▶ **WHAT NEEDS TO BE DONE**: Exclude the pictures, then repeat exactly each line from the one containing "[0:06.25-0:07.29]" to the final line of the records that follow.

▶ **DATA EXTRACT**:
BEGIN

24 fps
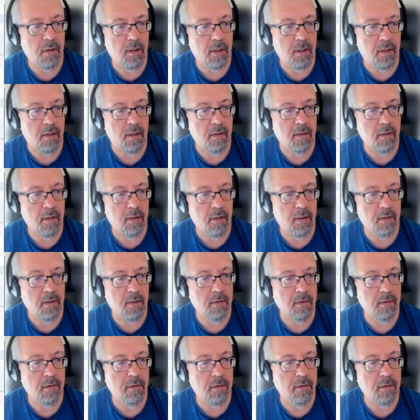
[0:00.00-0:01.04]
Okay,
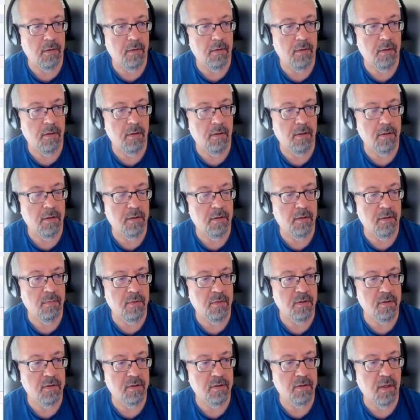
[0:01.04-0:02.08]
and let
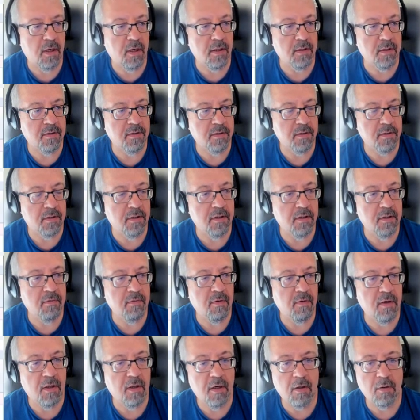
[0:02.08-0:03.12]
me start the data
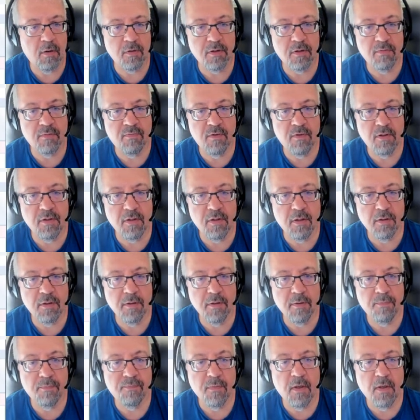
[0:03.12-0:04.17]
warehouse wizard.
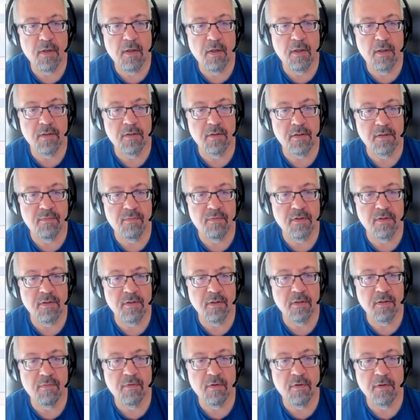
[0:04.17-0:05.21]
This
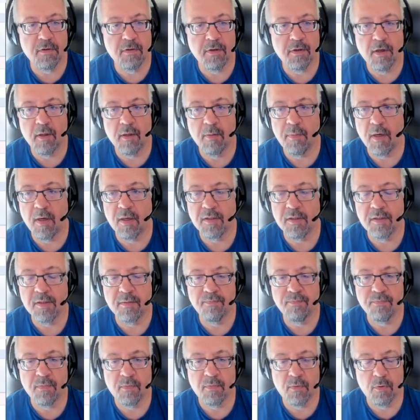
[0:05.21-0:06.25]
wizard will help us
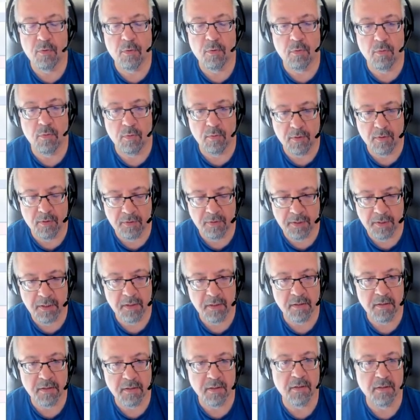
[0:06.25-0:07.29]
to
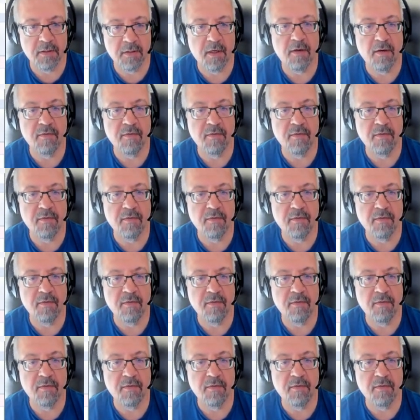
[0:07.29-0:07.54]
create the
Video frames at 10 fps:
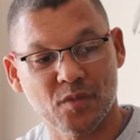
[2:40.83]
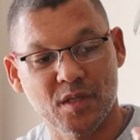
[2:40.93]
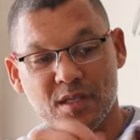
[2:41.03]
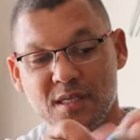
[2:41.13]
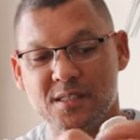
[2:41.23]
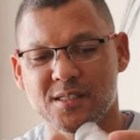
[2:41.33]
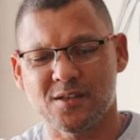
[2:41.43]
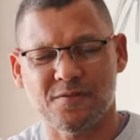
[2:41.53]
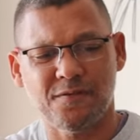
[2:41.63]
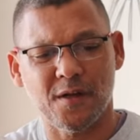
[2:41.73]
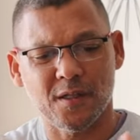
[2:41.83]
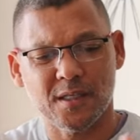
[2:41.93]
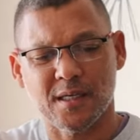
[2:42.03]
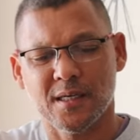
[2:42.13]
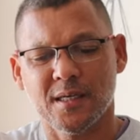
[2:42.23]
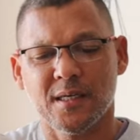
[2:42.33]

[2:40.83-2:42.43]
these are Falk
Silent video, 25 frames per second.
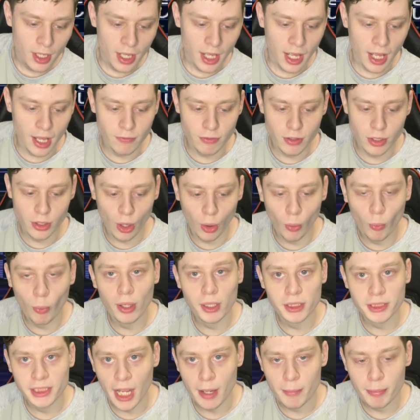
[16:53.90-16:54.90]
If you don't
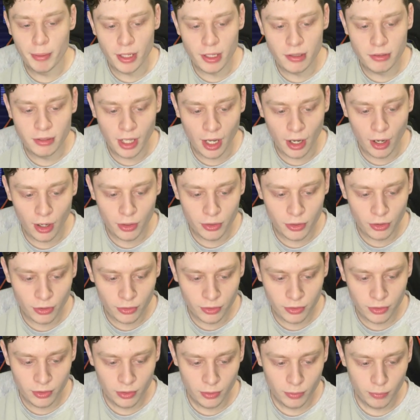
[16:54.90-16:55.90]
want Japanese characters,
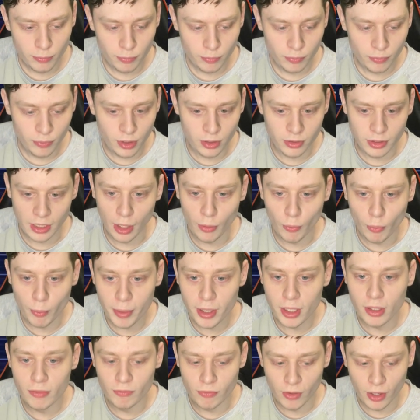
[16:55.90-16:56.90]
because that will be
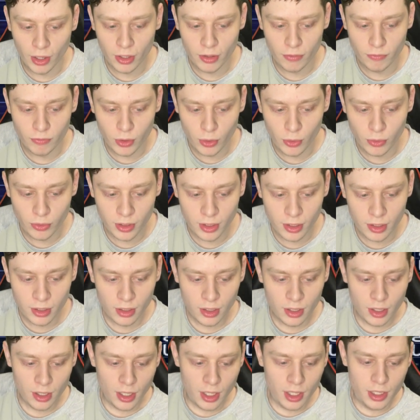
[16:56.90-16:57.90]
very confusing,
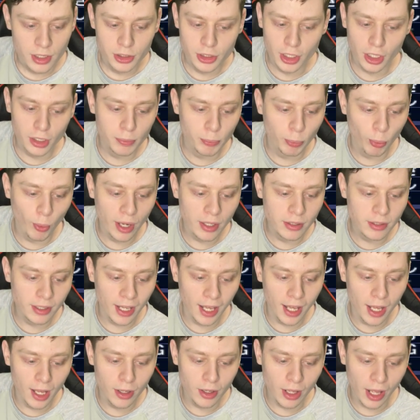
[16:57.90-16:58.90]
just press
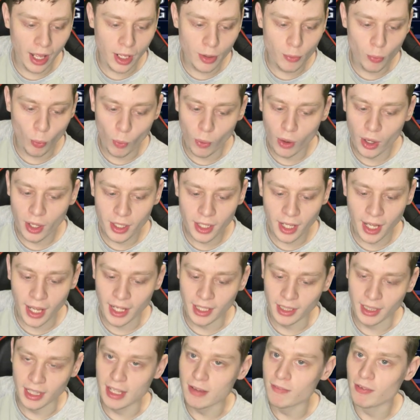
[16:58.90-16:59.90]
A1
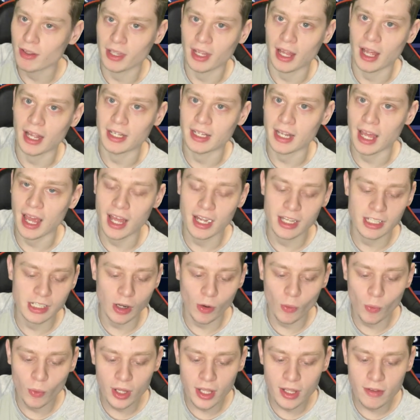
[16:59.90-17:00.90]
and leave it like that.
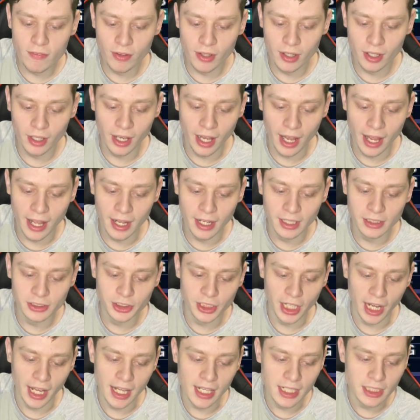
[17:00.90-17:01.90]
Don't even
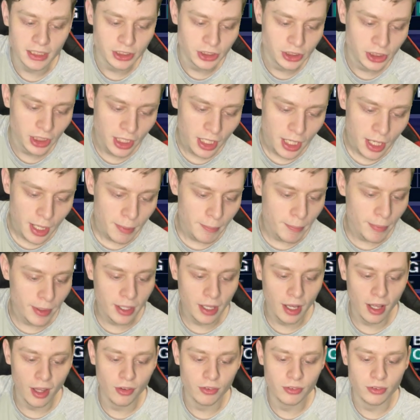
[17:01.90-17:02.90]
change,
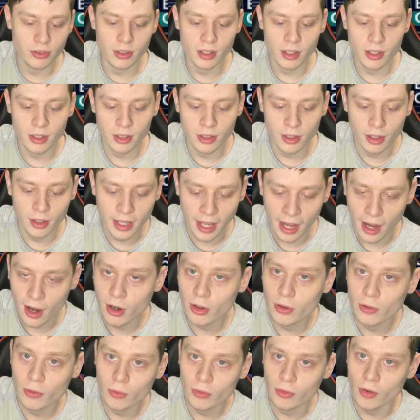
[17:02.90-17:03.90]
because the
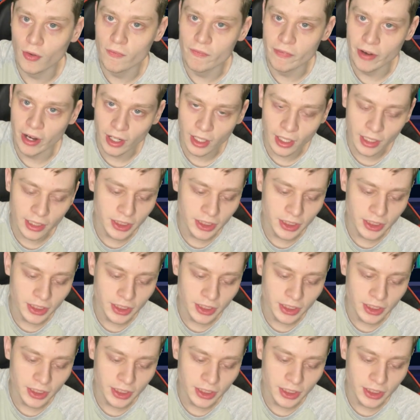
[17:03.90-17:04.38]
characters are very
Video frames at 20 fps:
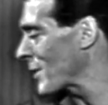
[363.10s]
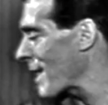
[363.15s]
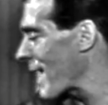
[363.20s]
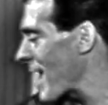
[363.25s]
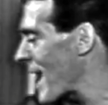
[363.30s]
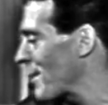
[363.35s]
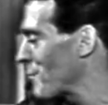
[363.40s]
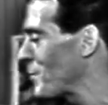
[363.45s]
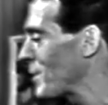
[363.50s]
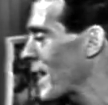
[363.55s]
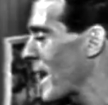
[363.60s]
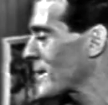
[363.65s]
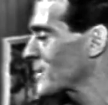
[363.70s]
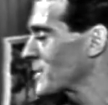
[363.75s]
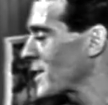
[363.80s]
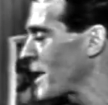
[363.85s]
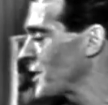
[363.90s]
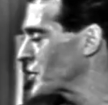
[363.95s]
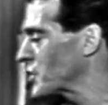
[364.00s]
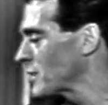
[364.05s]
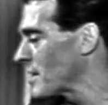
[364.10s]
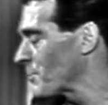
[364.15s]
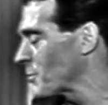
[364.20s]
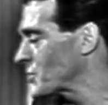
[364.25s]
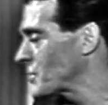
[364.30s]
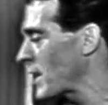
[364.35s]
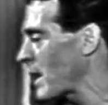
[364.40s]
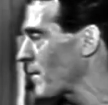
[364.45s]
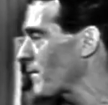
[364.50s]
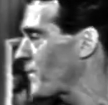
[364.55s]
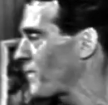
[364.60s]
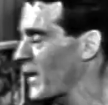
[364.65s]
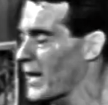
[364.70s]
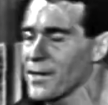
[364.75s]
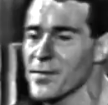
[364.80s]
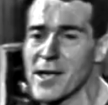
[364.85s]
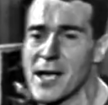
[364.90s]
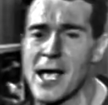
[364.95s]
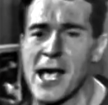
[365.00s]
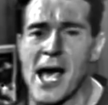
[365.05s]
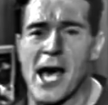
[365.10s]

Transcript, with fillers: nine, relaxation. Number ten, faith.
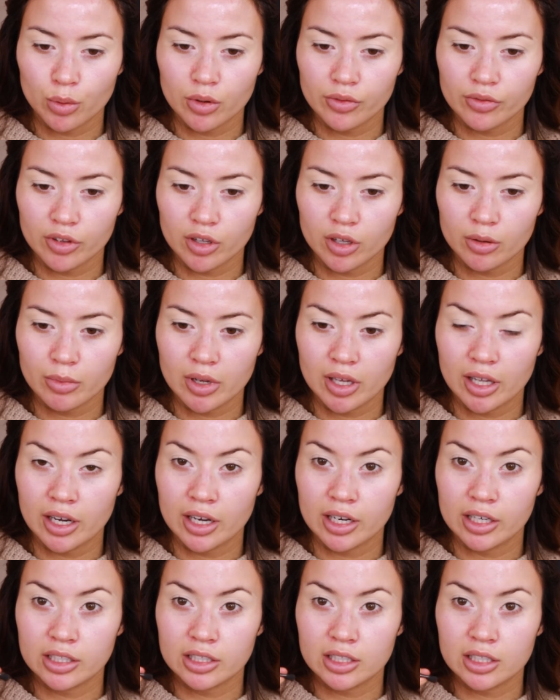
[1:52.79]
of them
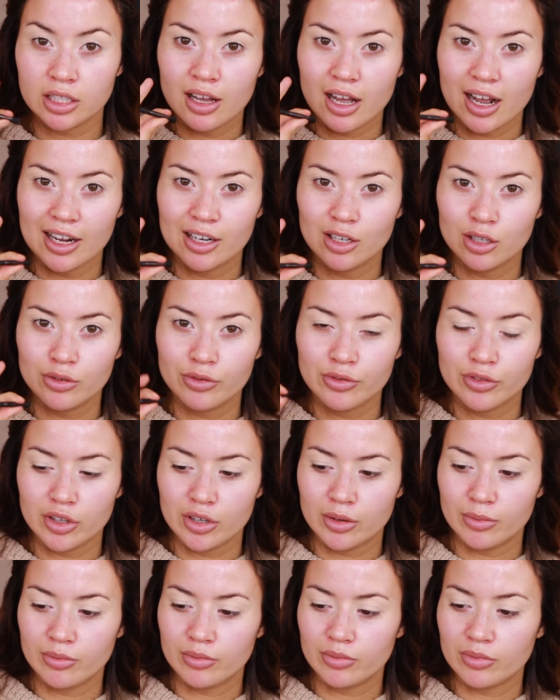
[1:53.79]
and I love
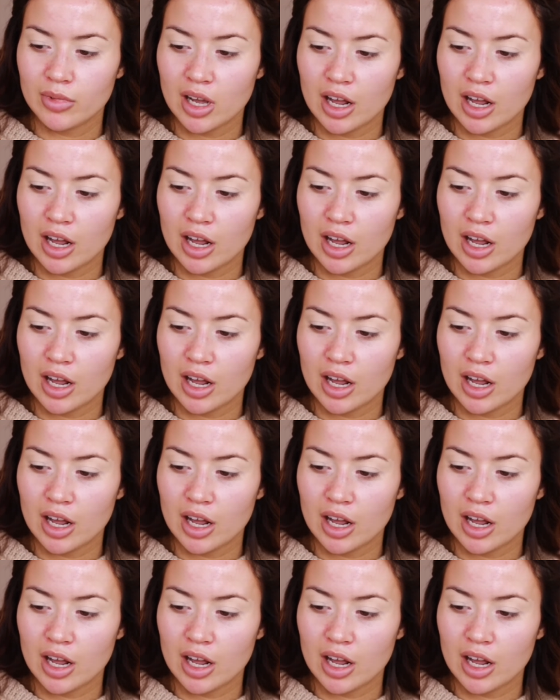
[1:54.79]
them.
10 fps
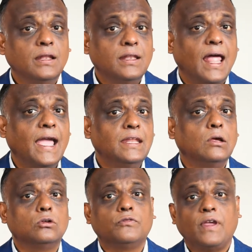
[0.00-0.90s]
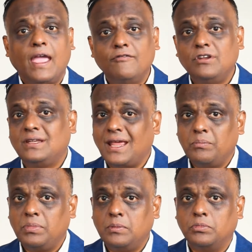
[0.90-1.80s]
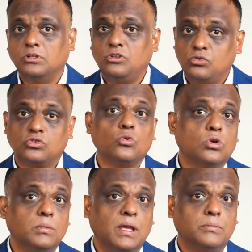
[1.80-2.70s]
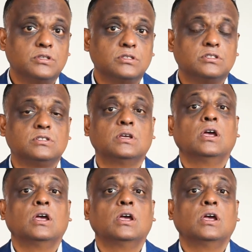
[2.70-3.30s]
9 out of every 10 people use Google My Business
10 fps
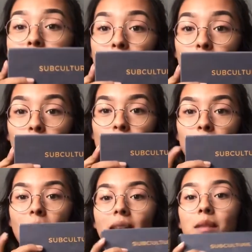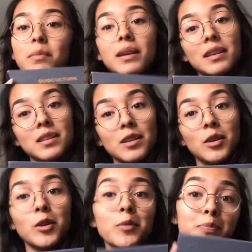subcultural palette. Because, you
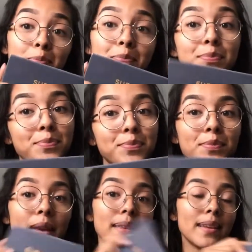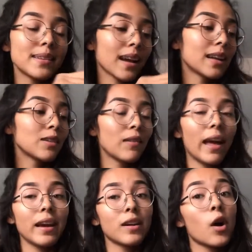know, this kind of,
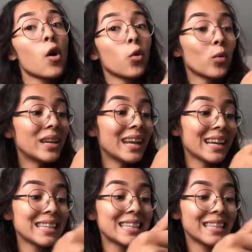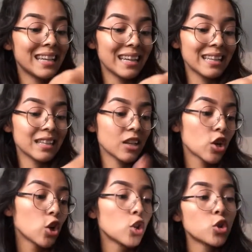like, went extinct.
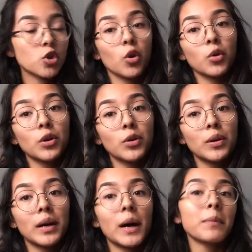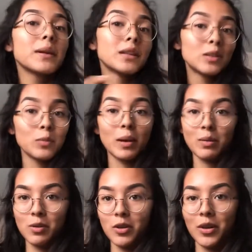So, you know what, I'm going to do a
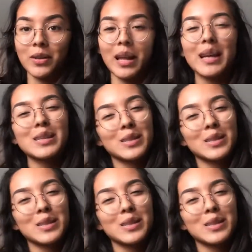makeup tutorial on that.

END

▶ **RESPONSE TO THIS TASK**:
[0:06.25-0:07.29]
to
[0:07.29-0:07.54]
create the
Video frames at 10 fps:
[2:40.83]
[2:40.93]
[2:41.03]
[2:41.13]
[2:41.23]
[2:41.33]
[2:41.43]
[2:41.53]
[2:41.63]
[2:41.73]
[2:41.83]
[2:41.93]
[2:42.03]
[2:42.13]
[2:42.23]
[2:42.33]

[2:40.83-2:42.43]
these are Falk
Silent video, 25 frames per second.
[16:53.90-16:54.90]
If you don't
[16:54.90-16:55.90]
want Japanese characters,
[16:55.90-16:56.90]
because that will be
[16:56.90-16:57.90]
very confusing,
[16:57.90-16:58.90]
just press
[16:58.90-16:59.90]
A1
[16:59.90-17:00.90]
and leave it like that.
[17:00.90-17:01.90]
Don't even
[17:01.90-17:02.90]
change,
[17:02.90-17:03.90]
because the
[17:03.90-17:04.38]
characters are very
Video frames at 20 fps:
[363.10s]
[363.15s]
[363.20s]
[363.25s]
[363.30s]
[363.35s]
[363.40s]
[363.45s]
[363.50s]
[363.55s]
[363.60s]
[363.65s]
[363.70s]
[363.75s]
[363.80s]
[363.85s]
[363.90s]
[363.95s]
[364.00s]
[364.05s]
[364.10s]
[364.15s]
[364.20s]
[364.25s]
[364.30s]
[364.35s]
[364.40s]
[364.45s]
[364.50s]
[364.55s]
[364.60s]
[364.65s]
[364.70s]
[364.75s]
[364.80s]
[364.85s]
[364.90s]
[364.95s]
[365.00s]
[365.05s]
[365.10s]

Transcript, with fillers: nine, relaxation. Number ten, faith.
[1:52.79]
of them
[1:53.79]
and I love
[1:54.79]
them.
10 fps
[0.00-0.90s]
[0.90-1.80s]
[1.80-2.70s]
[2.70-3.30s]
9 out of every 10 people use Google My Business
10 fps
subcultural palette. Because, you
know, this kind of,
like, went extinct.
So, you know what, I'm going to do a
makeup tutorial on that.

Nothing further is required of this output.